── SOURCE MATERIAL

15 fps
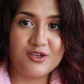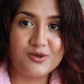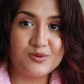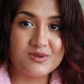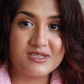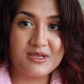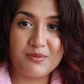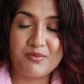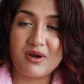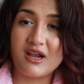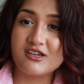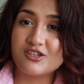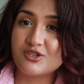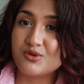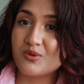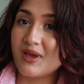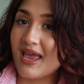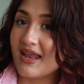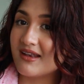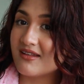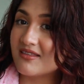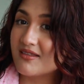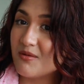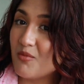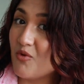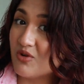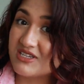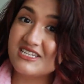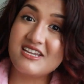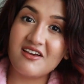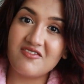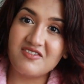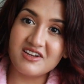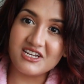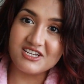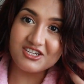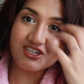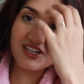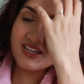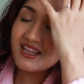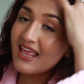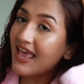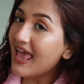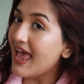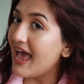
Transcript: use the brush to get the most definition.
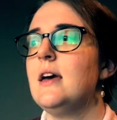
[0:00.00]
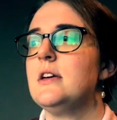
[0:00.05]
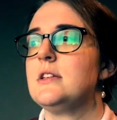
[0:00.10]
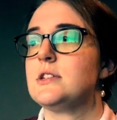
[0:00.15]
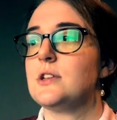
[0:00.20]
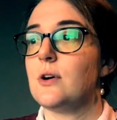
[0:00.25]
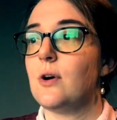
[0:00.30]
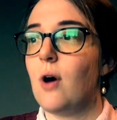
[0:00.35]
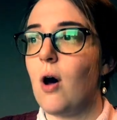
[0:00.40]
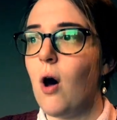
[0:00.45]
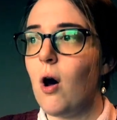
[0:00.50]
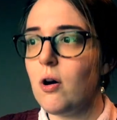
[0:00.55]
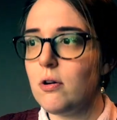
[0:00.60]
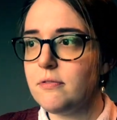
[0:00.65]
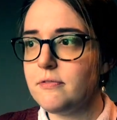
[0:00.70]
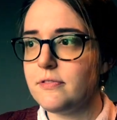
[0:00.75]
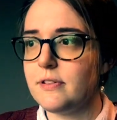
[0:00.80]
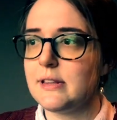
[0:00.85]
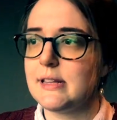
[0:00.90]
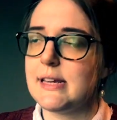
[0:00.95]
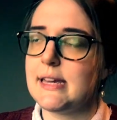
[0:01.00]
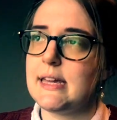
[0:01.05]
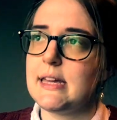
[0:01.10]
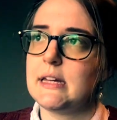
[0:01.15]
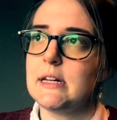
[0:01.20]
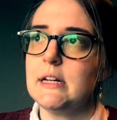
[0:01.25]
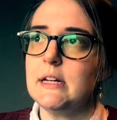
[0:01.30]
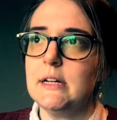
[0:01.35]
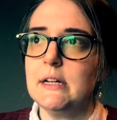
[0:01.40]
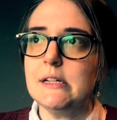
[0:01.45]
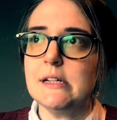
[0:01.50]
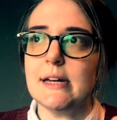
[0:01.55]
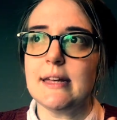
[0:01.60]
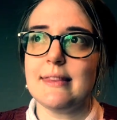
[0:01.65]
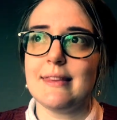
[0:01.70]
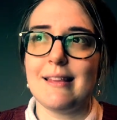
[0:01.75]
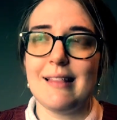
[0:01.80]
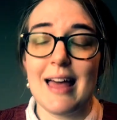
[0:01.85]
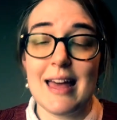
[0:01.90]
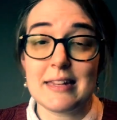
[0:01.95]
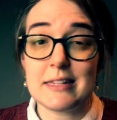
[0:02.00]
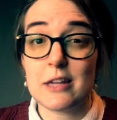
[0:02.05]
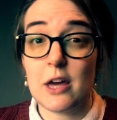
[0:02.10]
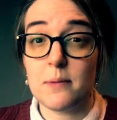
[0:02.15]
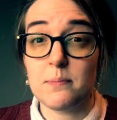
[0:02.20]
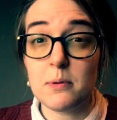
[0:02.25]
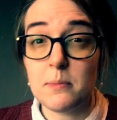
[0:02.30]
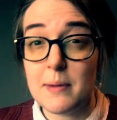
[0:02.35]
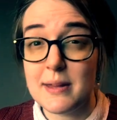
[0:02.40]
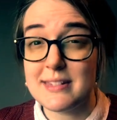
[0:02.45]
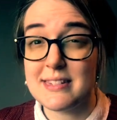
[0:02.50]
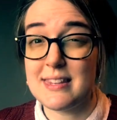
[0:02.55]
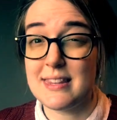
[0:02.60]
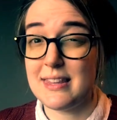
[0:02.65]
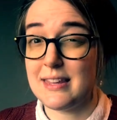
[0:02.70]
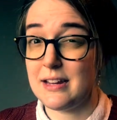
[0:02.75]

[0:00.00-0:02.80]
so hopefully in the last couple months of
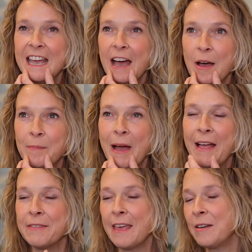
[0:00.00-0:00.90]
Um,
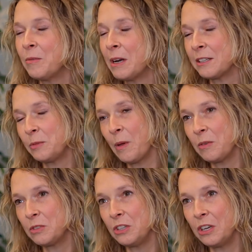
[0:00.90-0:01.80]
and then when I
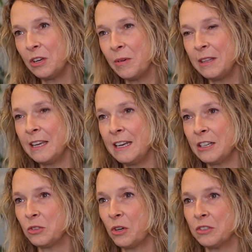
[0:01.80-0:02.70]
spoke to you in the
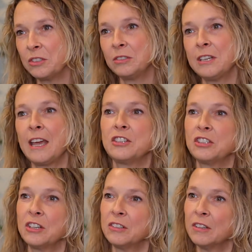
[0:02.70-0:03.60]
initial
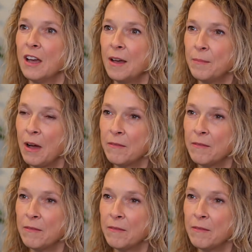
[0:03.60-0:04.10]
consultation um,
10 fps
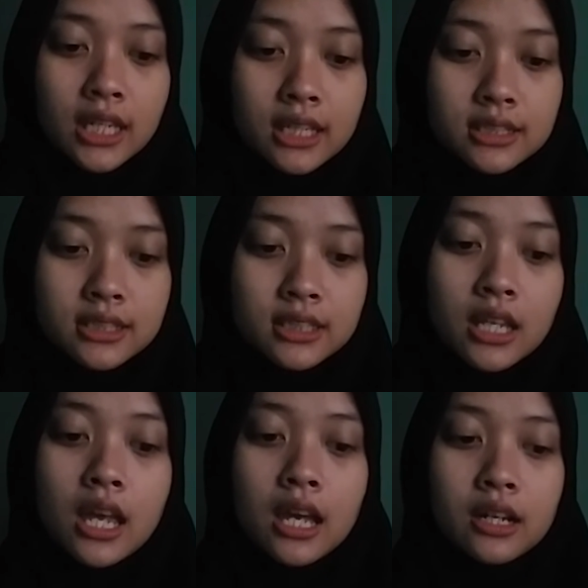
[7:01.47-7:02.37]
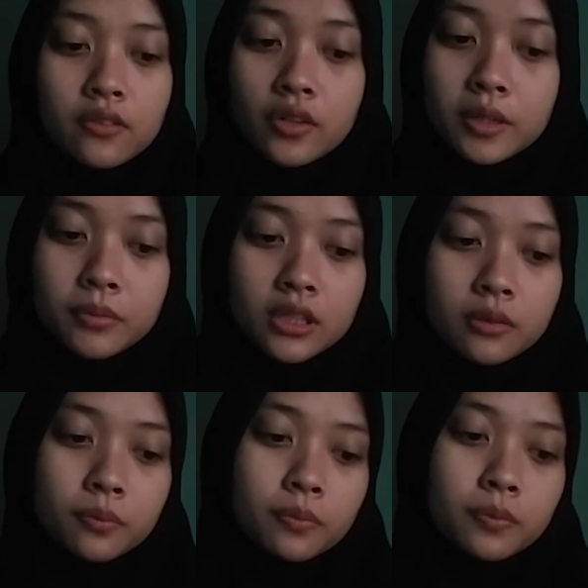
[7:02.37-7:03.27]
tense,
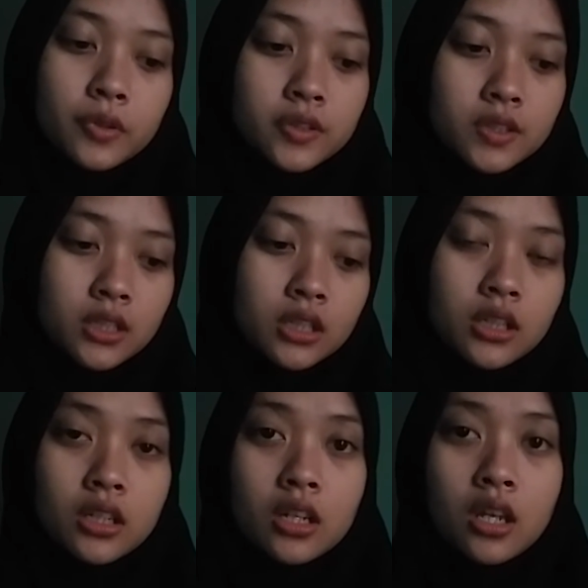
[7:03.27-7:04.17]
agreement, person,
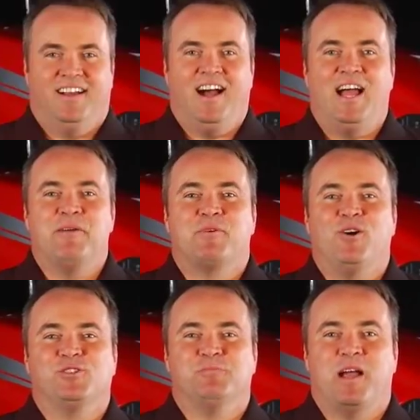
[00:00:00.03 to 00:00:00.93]
Hi, I'm
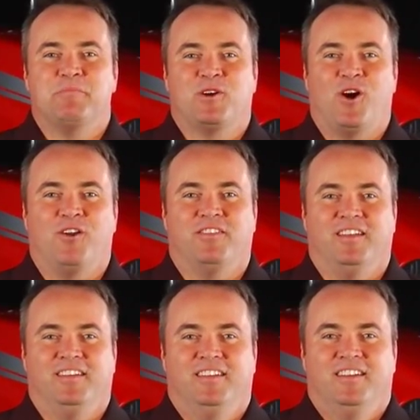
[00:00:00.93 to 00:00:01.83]
Coach Mike
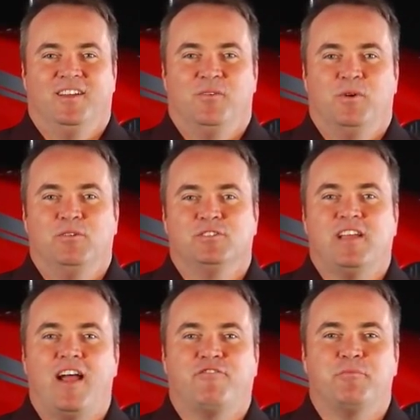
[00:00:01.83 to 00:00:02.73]
McCarthy. When it was
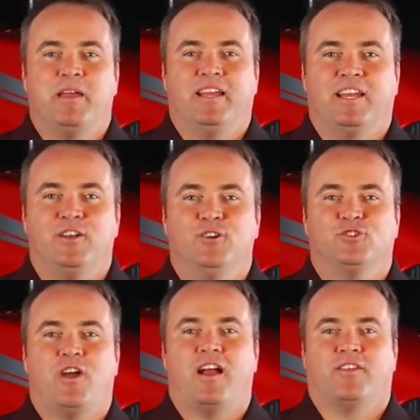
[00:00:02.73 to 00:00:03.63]
time for me to get a new
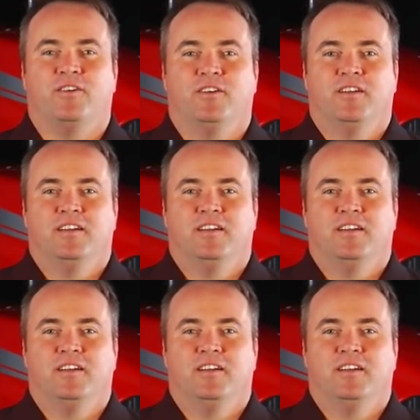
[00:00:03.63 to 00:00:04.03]
tractor,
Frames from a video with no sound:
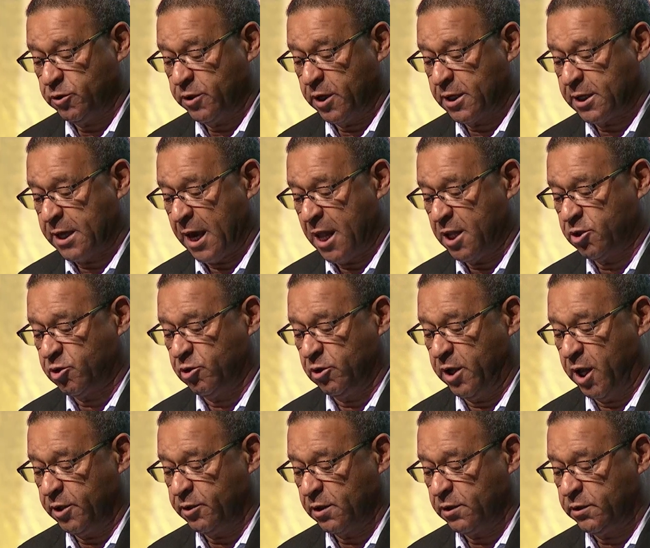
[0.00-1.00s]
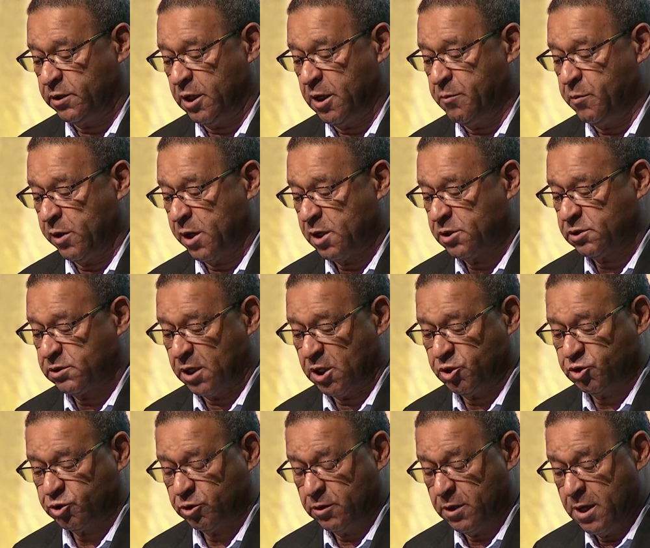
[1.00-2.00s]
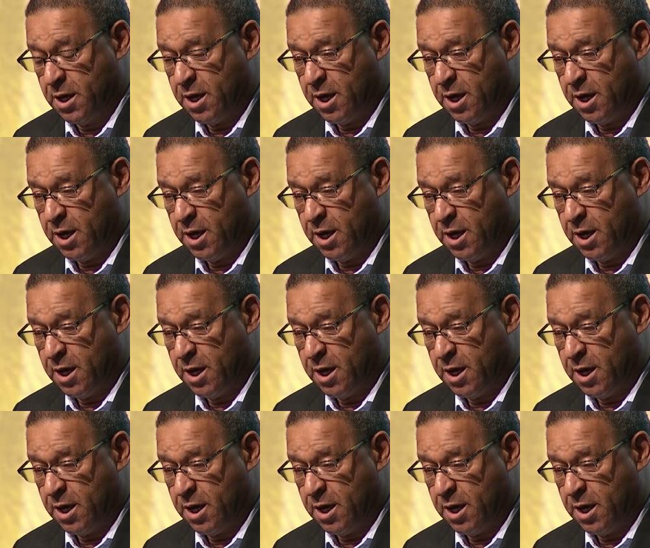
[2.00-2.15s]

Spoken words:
the calculated demonization,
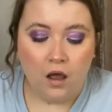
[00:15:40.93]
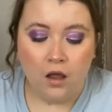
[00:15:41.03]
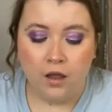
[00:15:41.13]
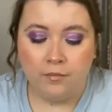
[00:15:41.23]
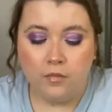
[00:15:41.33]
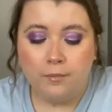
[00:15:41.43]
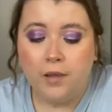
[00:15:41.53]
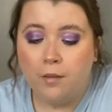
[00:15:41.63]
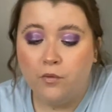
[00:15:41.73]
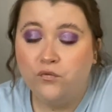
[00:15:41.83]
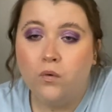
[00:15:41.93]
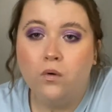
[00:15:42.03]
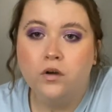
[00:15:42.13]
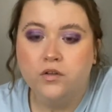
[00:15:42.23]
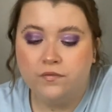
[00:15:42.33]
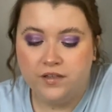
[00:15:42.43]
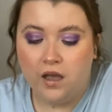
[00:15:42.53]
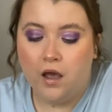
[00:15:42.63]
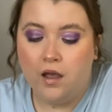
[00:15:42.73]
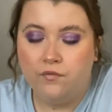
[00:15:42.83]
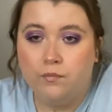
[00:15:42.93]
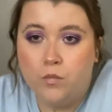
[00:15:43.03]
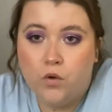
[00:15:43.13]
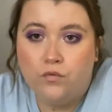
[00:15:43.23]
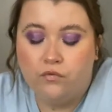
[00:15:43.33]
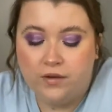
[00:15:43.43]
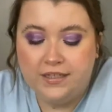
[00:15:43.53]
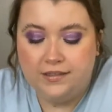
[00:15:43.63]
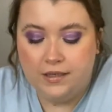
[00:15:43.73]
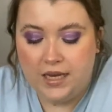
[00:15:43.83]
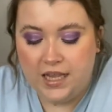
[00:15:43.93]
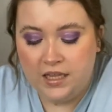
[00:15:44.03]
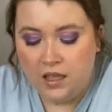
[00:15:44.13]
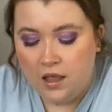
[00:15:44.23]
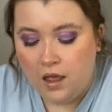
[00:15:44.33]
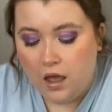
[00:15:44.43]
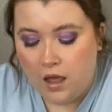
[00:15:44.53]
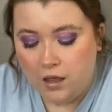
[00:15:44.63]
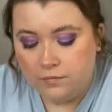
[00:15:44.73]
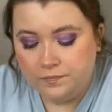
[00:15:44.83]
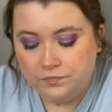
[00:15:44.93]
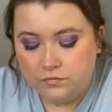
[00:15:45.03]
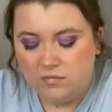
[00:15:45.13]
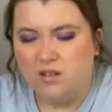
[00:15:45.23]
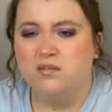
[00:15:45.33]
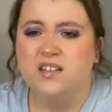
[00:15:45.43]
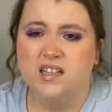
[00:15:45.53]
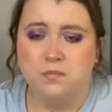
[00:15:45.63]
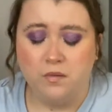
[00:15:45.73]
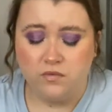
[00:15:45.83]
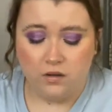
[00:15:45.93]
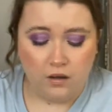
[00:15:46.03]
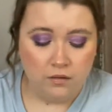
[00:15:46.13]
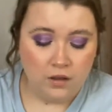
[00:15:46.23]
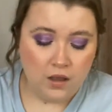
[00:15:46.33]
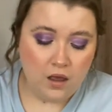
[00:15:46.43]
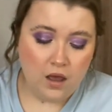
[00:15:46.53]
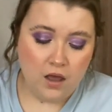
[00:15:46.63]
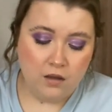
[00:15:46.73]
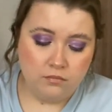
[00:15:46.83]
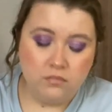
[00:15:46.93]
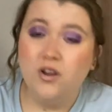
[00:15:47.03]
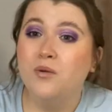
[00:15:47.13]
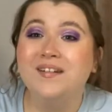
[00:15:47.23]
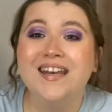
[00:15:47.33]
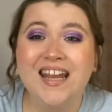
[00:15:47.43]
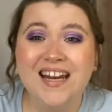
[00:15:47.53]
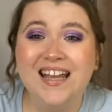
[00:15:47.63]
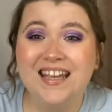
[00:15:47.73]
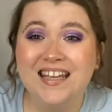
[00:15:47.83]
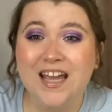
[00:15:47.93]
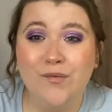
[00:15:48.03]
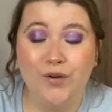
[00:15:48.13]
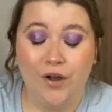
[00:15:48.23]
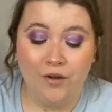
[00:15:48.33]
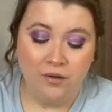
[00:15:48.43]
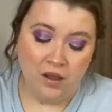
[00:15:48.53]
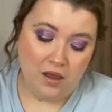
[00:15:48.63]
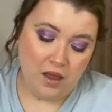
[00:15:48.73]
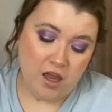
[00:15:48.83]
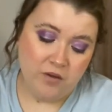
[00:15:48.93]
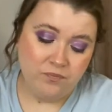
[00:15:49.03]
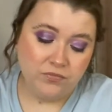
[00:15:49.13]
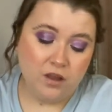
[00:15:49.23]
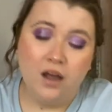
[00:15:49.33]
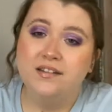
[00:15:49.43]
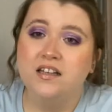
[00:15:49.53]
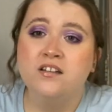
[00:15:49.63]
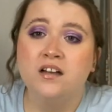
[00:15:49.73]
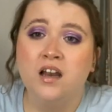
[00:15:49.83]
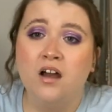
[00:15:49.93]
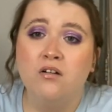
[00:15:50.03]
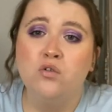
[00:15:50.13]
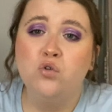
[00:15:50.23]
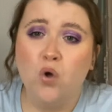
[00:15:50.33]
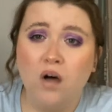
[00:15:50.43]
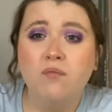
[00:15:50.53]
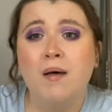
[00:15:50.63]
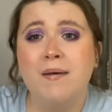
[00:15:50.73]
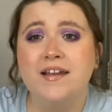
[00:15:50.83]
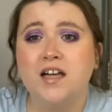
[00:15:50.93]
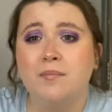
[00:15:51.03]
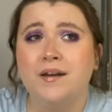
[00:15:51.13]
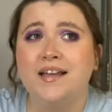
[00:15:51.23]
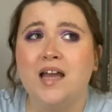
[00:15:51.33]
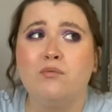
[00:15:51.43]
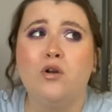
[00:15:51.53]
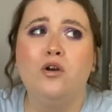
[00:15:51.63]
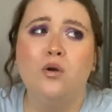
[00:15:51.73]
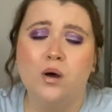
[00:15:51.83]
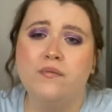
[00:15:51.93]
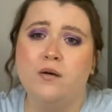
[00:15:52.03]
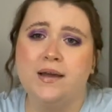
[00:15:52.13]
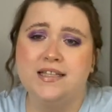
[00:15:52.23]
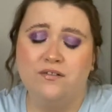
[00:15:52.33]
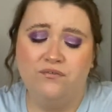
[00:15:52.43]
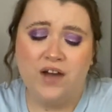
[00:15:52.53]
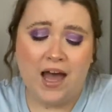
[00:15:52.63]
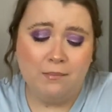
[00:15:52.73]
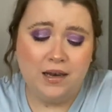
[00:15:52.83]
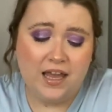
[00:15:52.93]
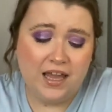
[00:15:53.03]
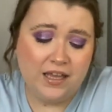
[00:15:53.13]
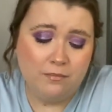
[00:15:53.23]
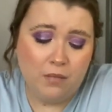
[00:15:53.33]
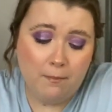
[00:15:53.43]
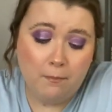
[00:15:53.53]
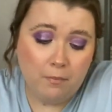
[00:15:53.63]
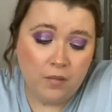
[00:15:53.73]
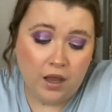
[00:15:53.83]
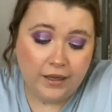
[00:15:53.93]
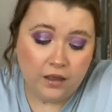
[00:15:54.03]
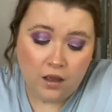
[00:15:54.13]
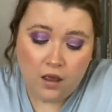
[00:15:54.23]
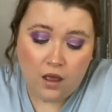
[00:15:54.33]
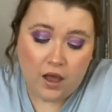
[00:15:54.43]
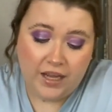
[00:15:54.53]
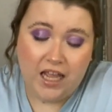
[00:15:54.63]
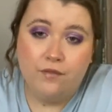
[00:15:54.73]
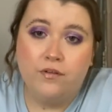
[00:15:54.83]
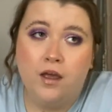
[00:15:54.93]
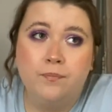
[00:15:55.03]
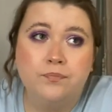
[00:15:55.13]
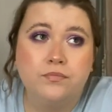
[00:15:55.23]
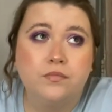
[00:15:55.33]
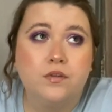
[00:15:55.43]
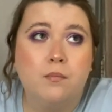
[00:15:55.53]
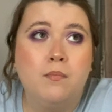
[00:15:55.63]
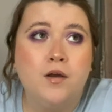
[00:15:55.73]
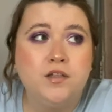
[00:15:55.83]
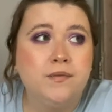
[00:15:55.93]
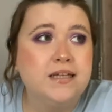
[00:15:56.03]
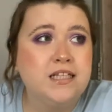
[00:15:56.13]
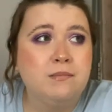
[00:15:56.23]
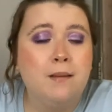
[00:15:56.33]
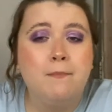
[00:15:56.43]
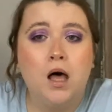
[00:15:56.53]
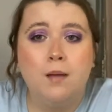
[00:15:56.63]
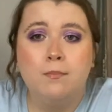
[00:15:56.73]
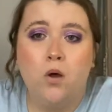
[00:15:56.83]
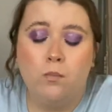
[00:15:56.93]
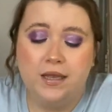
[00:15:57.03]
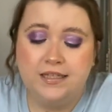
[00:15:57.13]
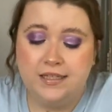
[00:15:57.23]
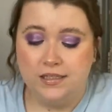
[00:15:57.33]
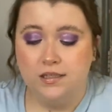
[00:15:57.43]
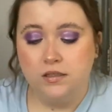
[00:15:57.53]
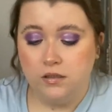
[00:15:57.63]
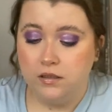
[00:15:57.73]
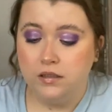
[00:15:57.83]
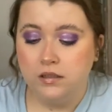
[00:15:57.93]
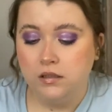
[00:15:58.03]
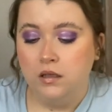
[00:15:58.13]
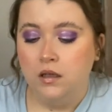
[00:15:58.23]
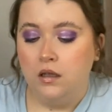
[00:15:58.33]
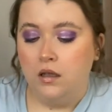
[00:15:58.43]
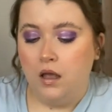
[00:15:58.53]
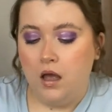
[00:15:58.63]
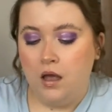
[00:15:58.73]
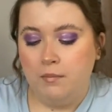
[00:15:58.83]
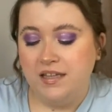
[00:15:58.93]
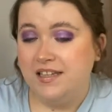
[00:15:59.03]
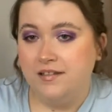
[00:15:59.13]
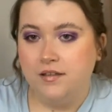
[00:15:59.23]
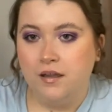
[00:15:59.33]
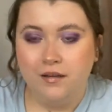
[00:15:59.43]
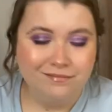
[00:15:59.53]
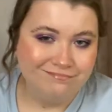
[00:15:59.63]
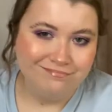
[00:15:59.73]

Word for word: But before, because obviously I've moved recently, well, 6 months ago, no, nearly a year ago, I did declutter a lot of my makeup, and I gave a lot of it away to family. I gave them most of it to my mum or my sisters, my sister.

────

● WHAT IS EXPECTED: Once the line with "[00:15:41.53]" has been found above, output that line and every later line exactly, stopping after the line with "[00:15:43.33]", and omit the pictures.

● RESULT FOR THIS EXERCISE:
[00:15:41.53]
[00:15:41.63]
[00:15:41.73]
[00:15:41.83]
[00:15:41.93]
[00:15:42.03]
[00:15:42.13]
[00:15:42.23]
[00:15:42.33]
[00:15:42.43]
[00:15:42.53]
[00:15:42.63]
[00:15:42.73]
[00:15:42.83]
[00:15:42.93]
[00:15:43.03]
[00:15:43.13]
[00:15:43.23]
[00:15:43.33]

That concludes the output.